_ACTION ITEM_
Please write out every line of the listing without alteration, but omit the images.

_EXTRACTED RECORDS_
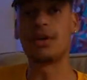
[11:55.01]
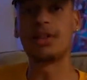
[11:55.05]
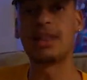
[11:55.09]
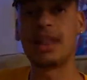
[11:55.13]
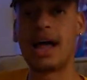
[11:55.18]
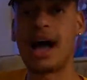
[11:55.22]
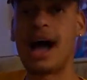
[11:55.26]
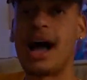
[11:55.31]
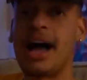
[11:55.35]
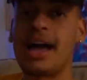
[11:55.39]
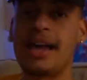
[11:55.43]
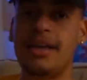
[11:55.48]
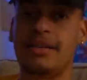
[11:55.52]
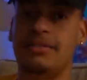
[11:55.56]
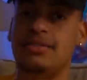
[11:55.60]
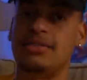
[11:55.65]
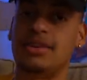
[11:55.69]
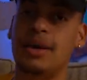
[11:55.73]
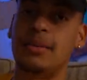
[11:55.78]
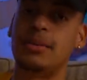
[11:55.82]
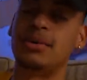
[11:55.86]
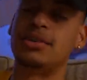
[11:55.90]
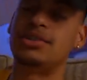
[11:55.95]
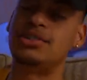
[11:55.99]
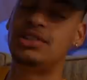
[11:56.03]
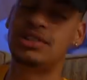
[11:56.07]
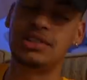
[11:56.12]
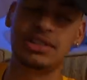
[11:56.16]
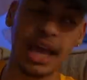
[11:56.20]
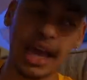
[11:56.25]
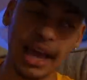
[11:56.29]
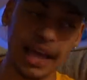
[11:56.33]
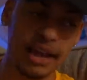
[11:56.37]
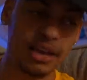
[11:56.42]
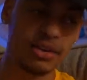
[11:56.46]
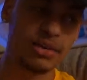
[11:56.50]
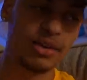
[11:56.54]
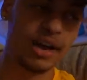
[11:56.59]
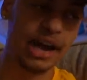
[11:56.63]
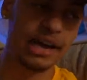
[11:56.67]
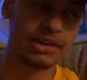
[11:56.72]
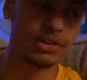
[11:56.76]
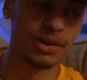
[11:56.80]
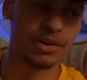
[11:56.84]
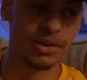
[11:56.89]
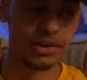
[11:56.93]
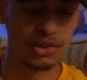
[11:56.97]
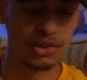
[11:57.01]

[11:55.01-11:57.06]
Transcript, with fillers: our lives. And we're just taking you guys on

_EXPECTED ANSWER_
[11:55.01]
[11:55.05]
[11:55.09]
[11:55.13]
[11:55.18]
[11:55.22]
[11:55.26]
[11:55.31]
[11:55.35]
[11:55.39]
[11:55.43]
[11:55.48]
[11:55.52]
[11:55.56]
[11:55.60]
[11:55.65]
[11:55.69]
[11:55.73]
[11:55.78]
[11:55.82]
[11:55.86]
[11:55.90]
[11:55.95]
[11:55.99]
[11:56.03]
[11:56.07]
[11:56.12]
[11:56.16]
[11:56.20]
[11:56.25]
[11:56.29]
[11:56.33]
[11:56.37]
[11:56.42]
[11:56.46]
[11:56.50]
[11:56.54]
[11:56.59]
[11:56.63]
[11:56.67]
[11:56.72]
[11:56.76]
[11:56.80]
[11:56.84]
[11:56.89]
[11:56.93]
[11:56.97]
[11:57.01]

[11:55.01-11:57.06]
Transcript, with fillers: our lives. And we're just taking you guys on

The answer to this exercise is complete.